Mundanities collide with inanities

It is well known that Yoruba have a way with words and axioms. If proverbs were the palm oil with which Igbo eat roasted yam;  words would be akin to efo-riro with which Yoruba demolish pounded yam. Eforiro being that special vegetable soup that is dense as a thicket for the sheer assortment of rare condiments it is garnished with.

But before your throat begins to suffer from salivation, Hardball is not about to introduce you to a new eateries to surpass all eateries, no. The issue at hand is about inanities in some levels of governance which have reached such a crescendo that they are now at cross purpose with mundanities.

And it brings to mind Yoruba description of such actions and their purveyors. Some of such words deployed to describe such acts of foolishness include: kati-kati, rede-rede, woro-woro, kobo-kobo, boto-boto, and so on. And the purveyors of such actions are described as oni woro-woro, or oni kati-kati, for instance.

Now that we have found our locus, so to speak, Hardball is worried about the recent announcement coming out from Ekiti State, Governor Ayo Fayose country. It is the Governor himself, notorious for his stomach infrastructure folly, who has struck again; impinging on our collective psyche.

This time he has devised a grand plan to dress up about 10,000 young children this Christmas. Close your eyes for a moment and imagine trailers- load of cheap, mass produced China ersatz cotton dresses or ankara and cheap crayon apparels. The rejects and giveaways from flea markets of the West would soon be shipped in (if they are not in already).

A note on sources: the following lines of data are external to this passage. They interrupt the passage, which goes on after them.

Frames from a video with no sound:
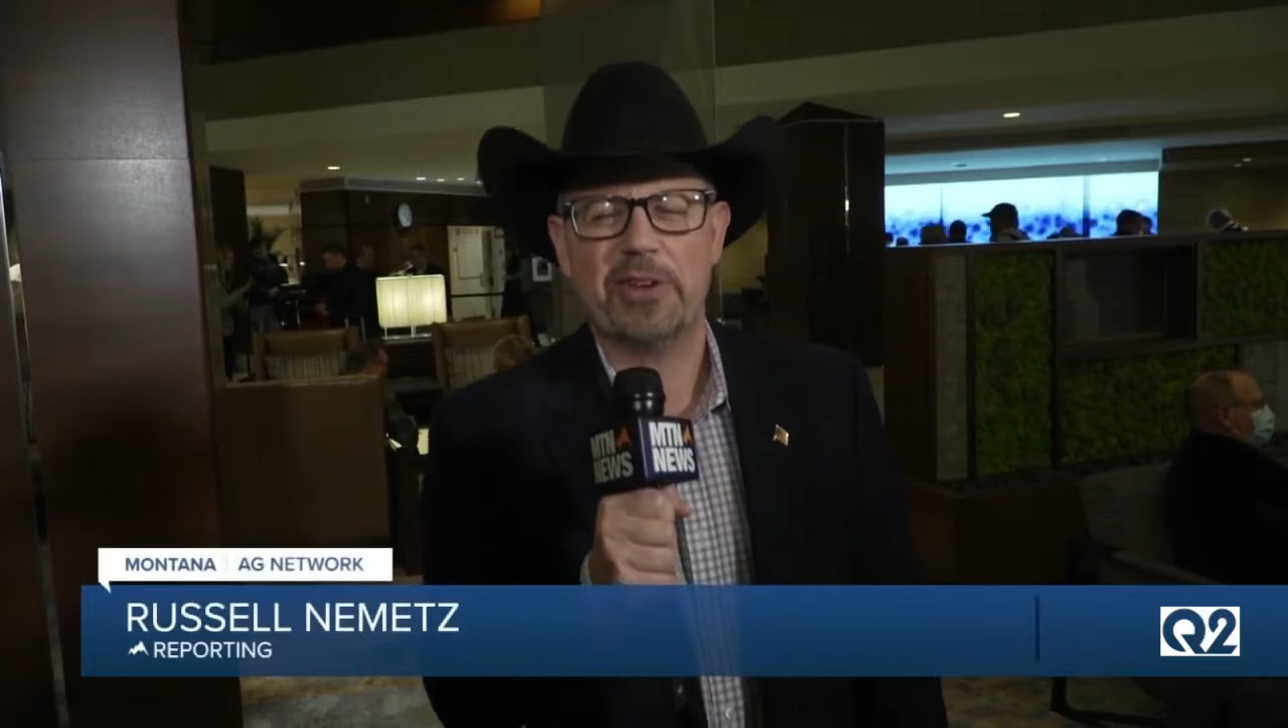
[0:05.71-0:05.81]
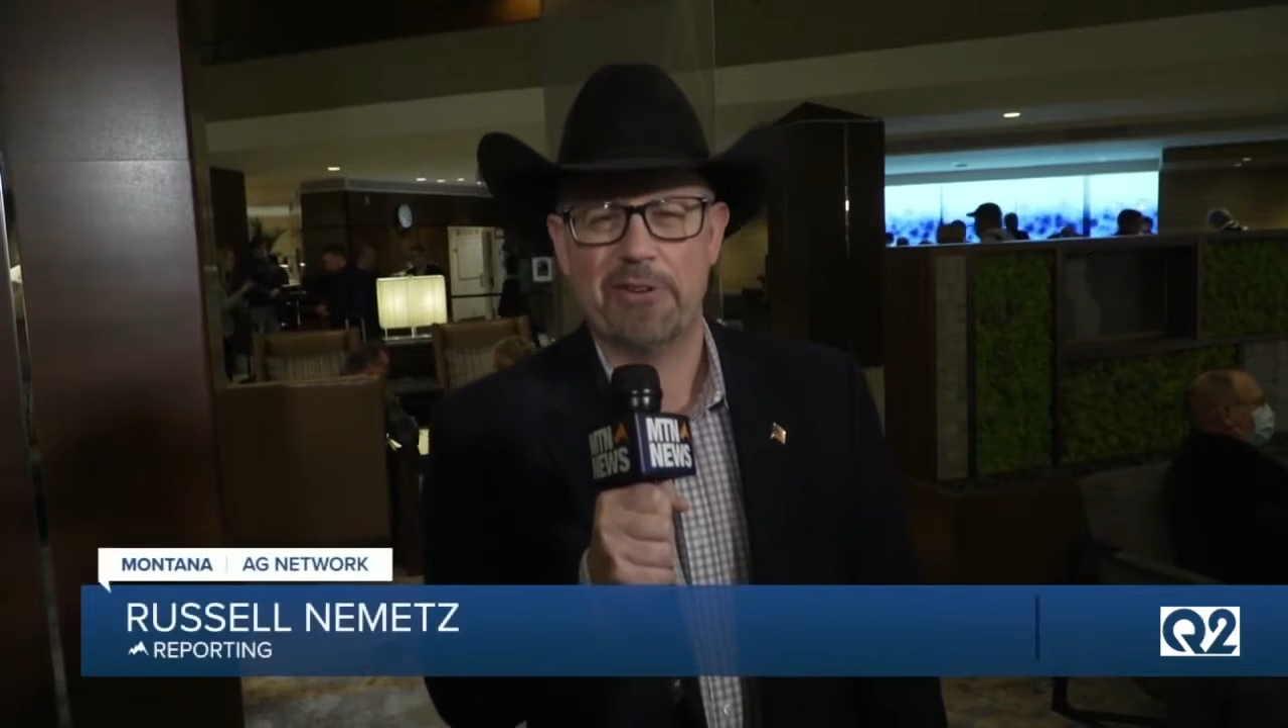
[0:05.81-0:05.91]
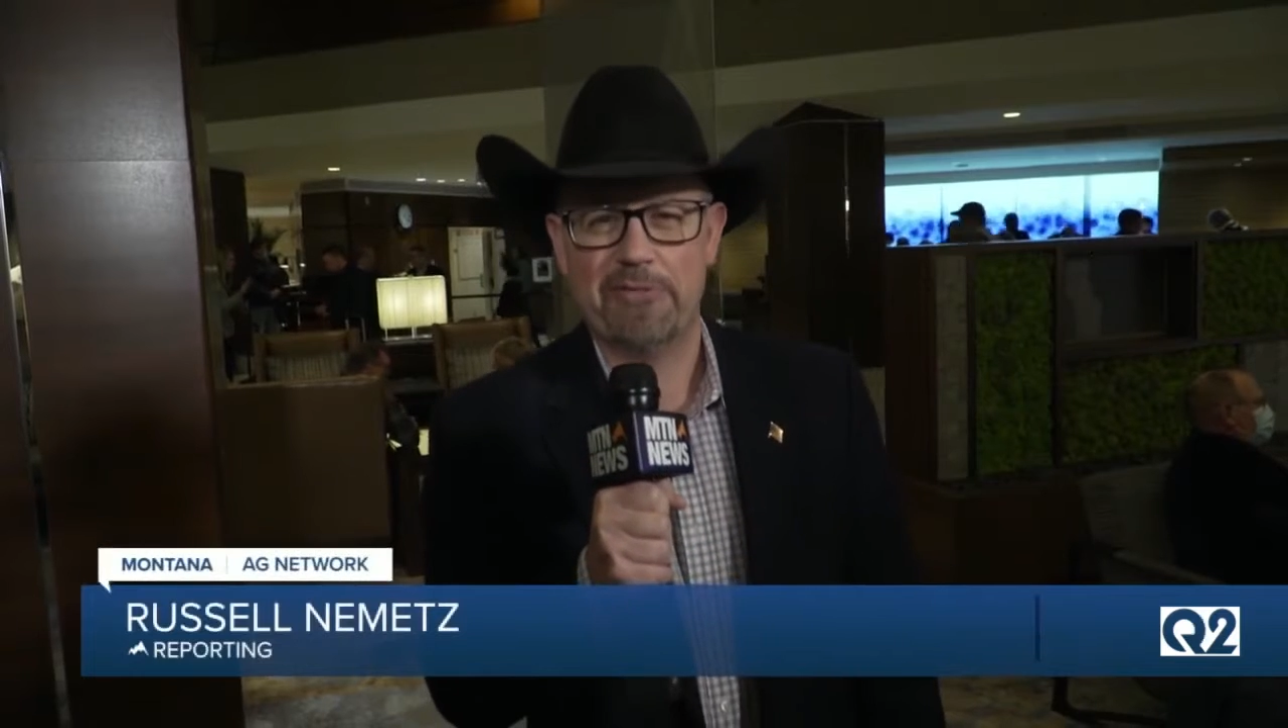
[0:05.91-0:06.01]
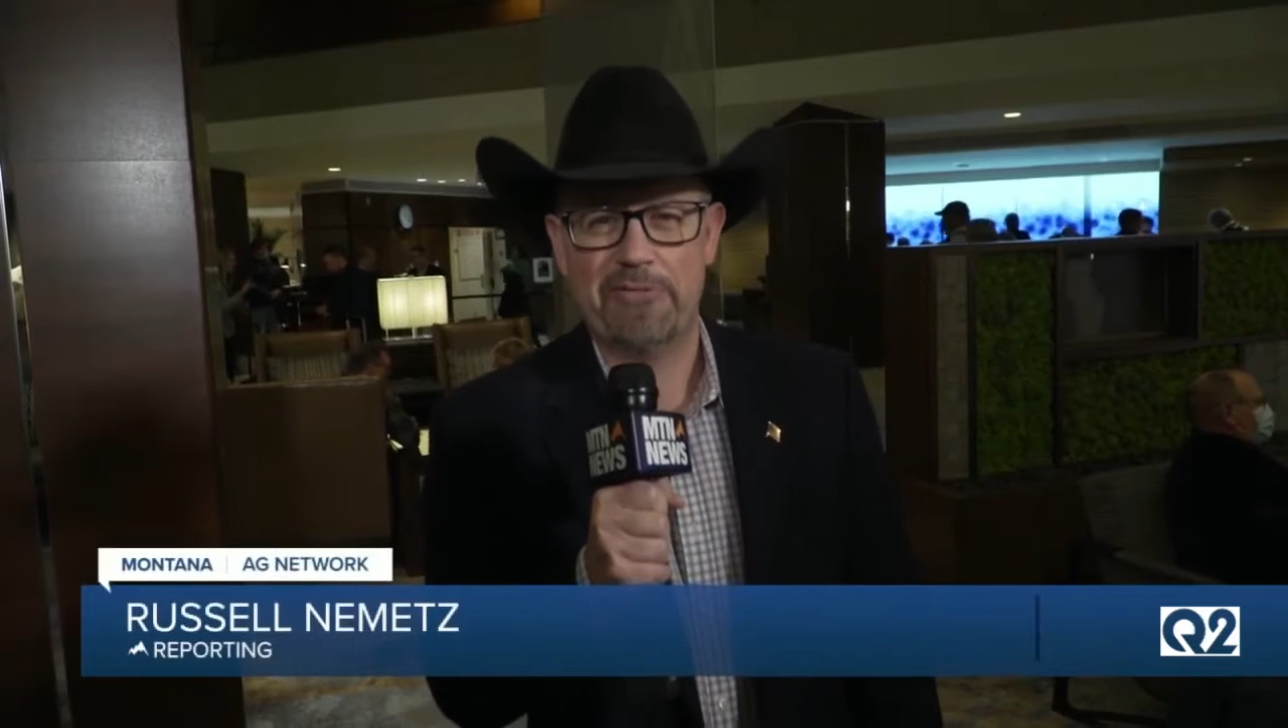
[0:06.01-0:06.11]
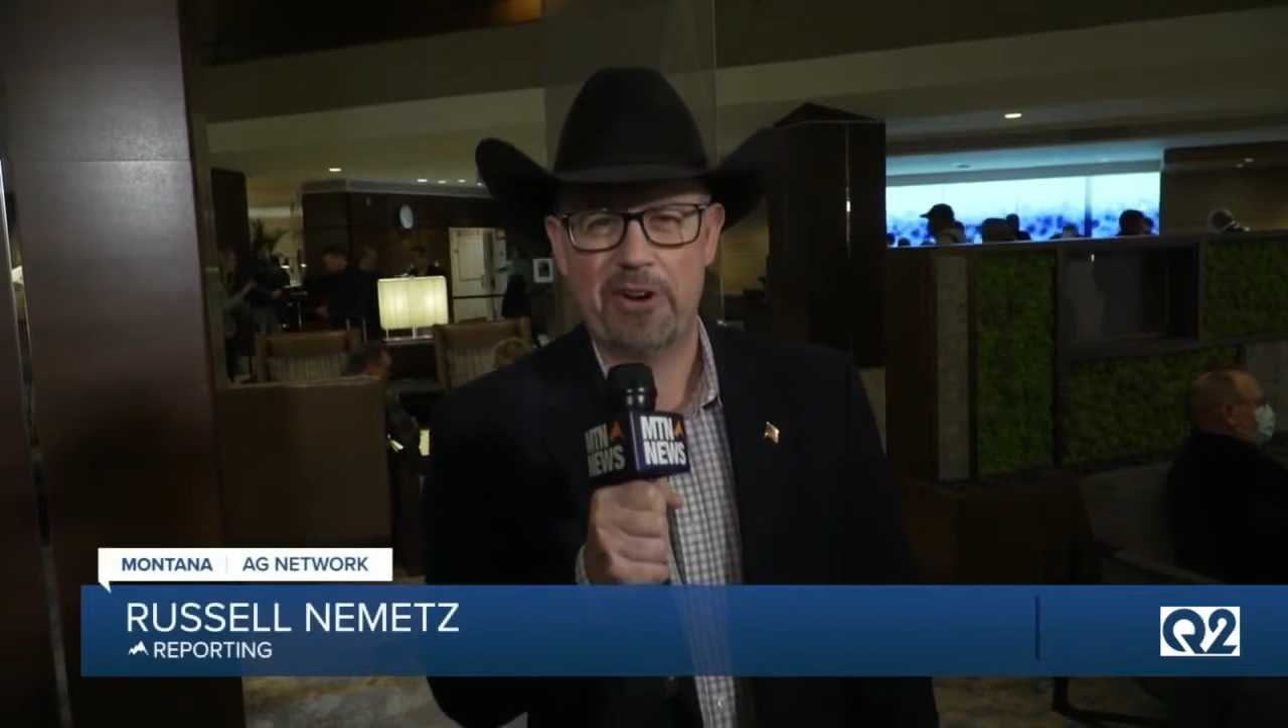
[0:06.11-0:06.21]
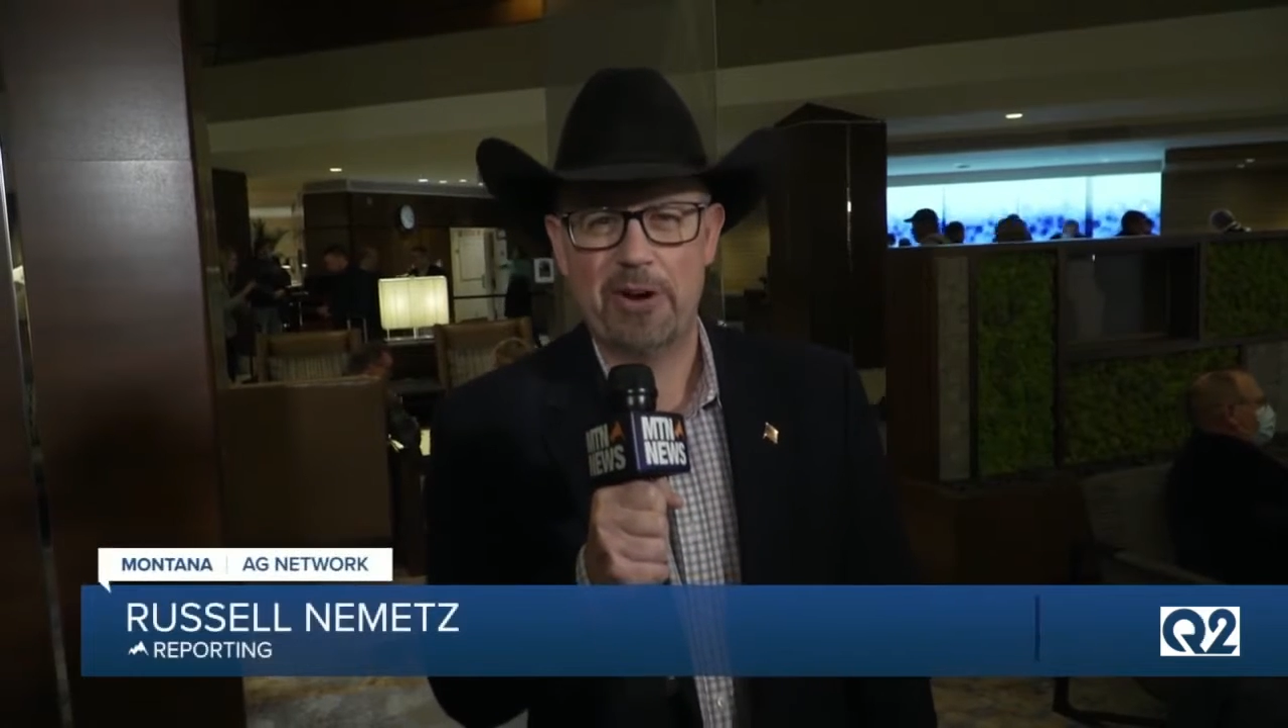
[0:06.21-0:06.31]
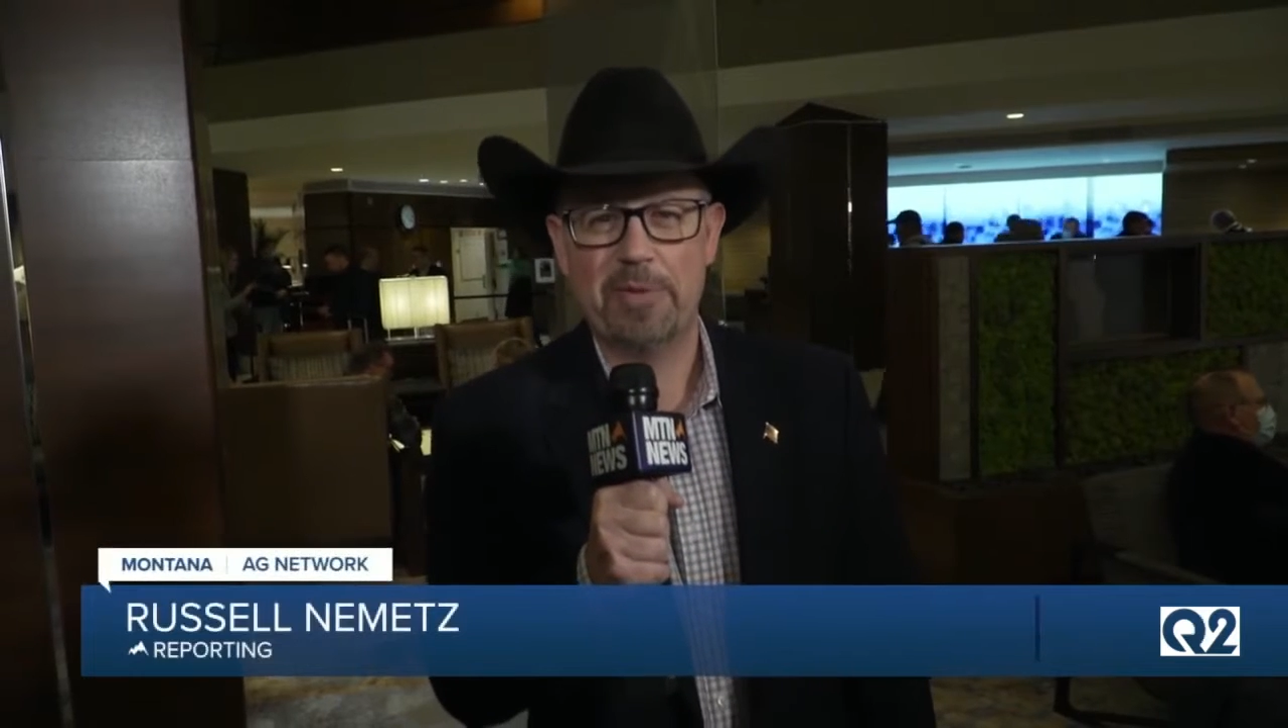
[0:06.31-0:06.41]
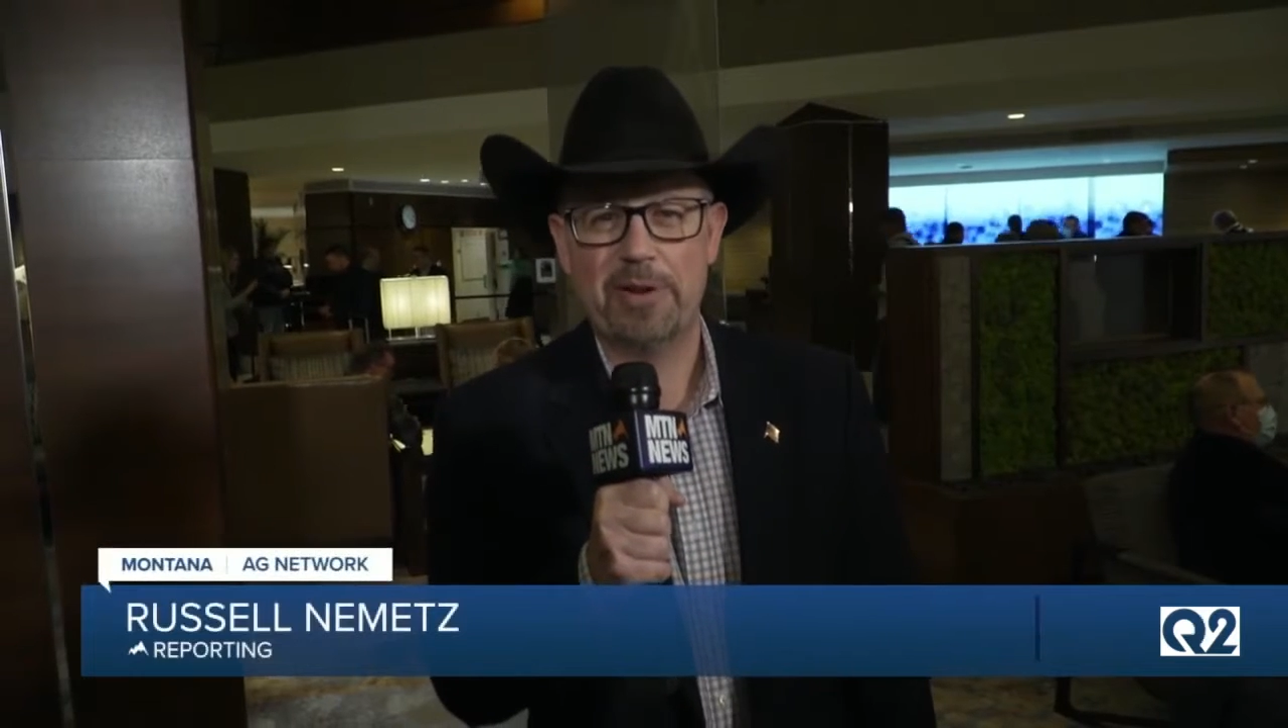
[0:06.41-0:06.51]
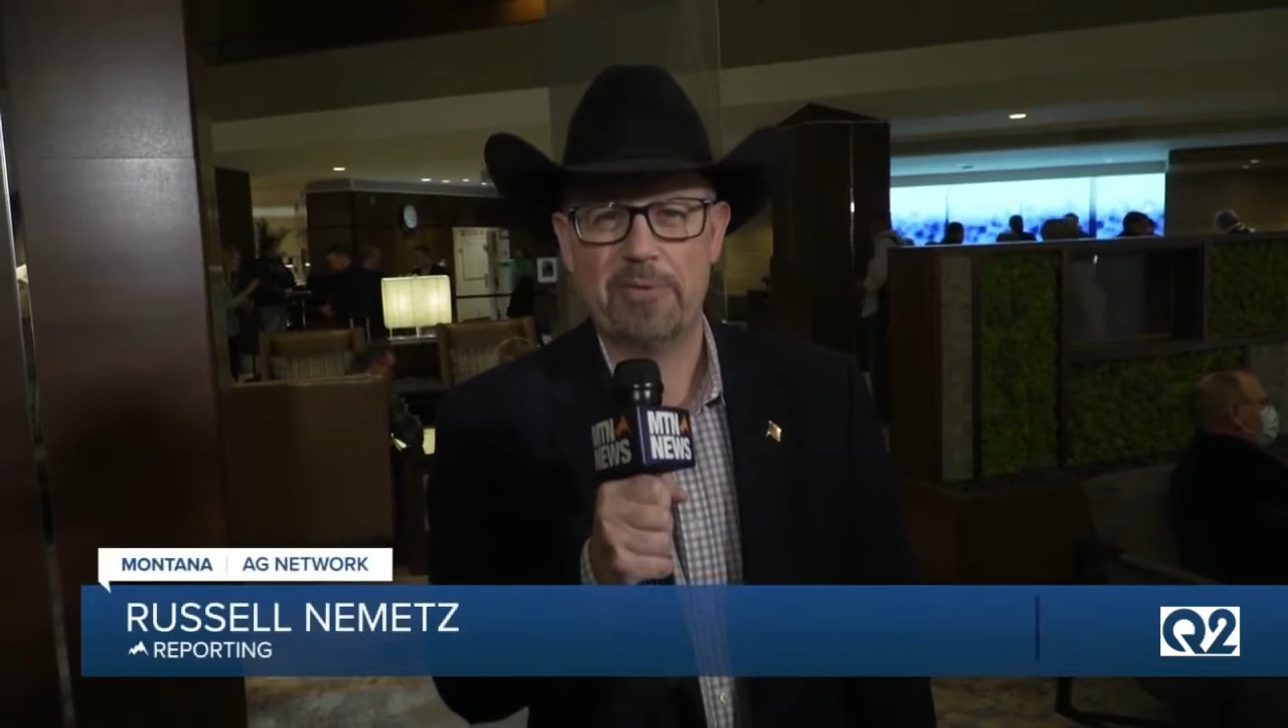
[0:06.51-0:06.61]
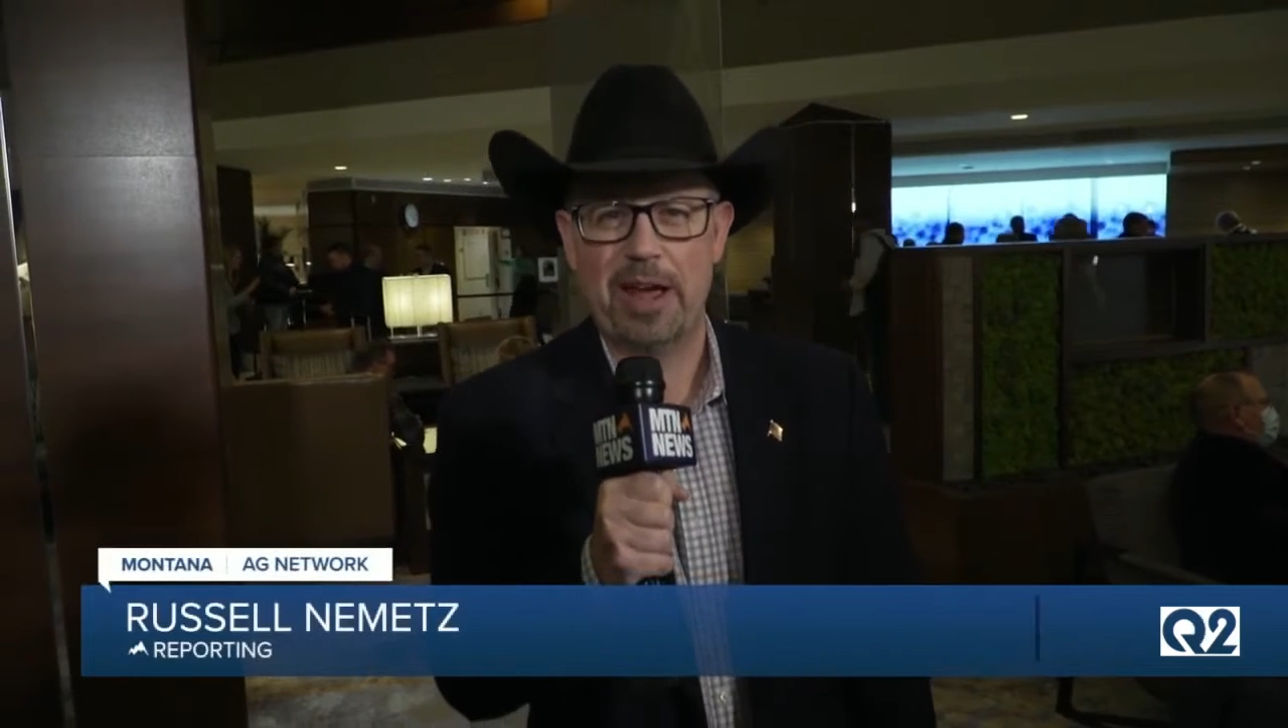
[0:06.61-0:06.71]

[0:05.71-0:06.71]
for your Farm and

Now you may be wondering: haven’t we lived with discarded, refugee apparels on these shores over the ages; what’s the fuzz now? But when such dirty and despicable preoccupation becomes state government’s multi-billion project, then there is cause for worry.

Worse still, when these cheap giveaways sourced from the garbage sites of well-off countries are passed off as costing government huge sums in foreign exchange, then there is trouble. When the governor goes on air to announce this tokenistic folly as some kind of official charity, then we can firmly say inanity has collided with mundanity.

And this is exactly what has happened. The ruling party has described critics of this brain wave as “anti-people, myopic and unfriendly.” The governor’s party describes it “as a mark of showing Ekiti children love to partake in the sharing of the state’s wealth.”

The PDP states further that it’s the governor’s gesture of love which is unprecedented in the history of the state. This is one of the ways to prove that he is the man of the people…”

As PDP celebrates this emptiness of an infantile kind, it would be considered official homicide each old pensioner who dies of hunger or frustration in Ekiti State as a result of non-payment of entitlements.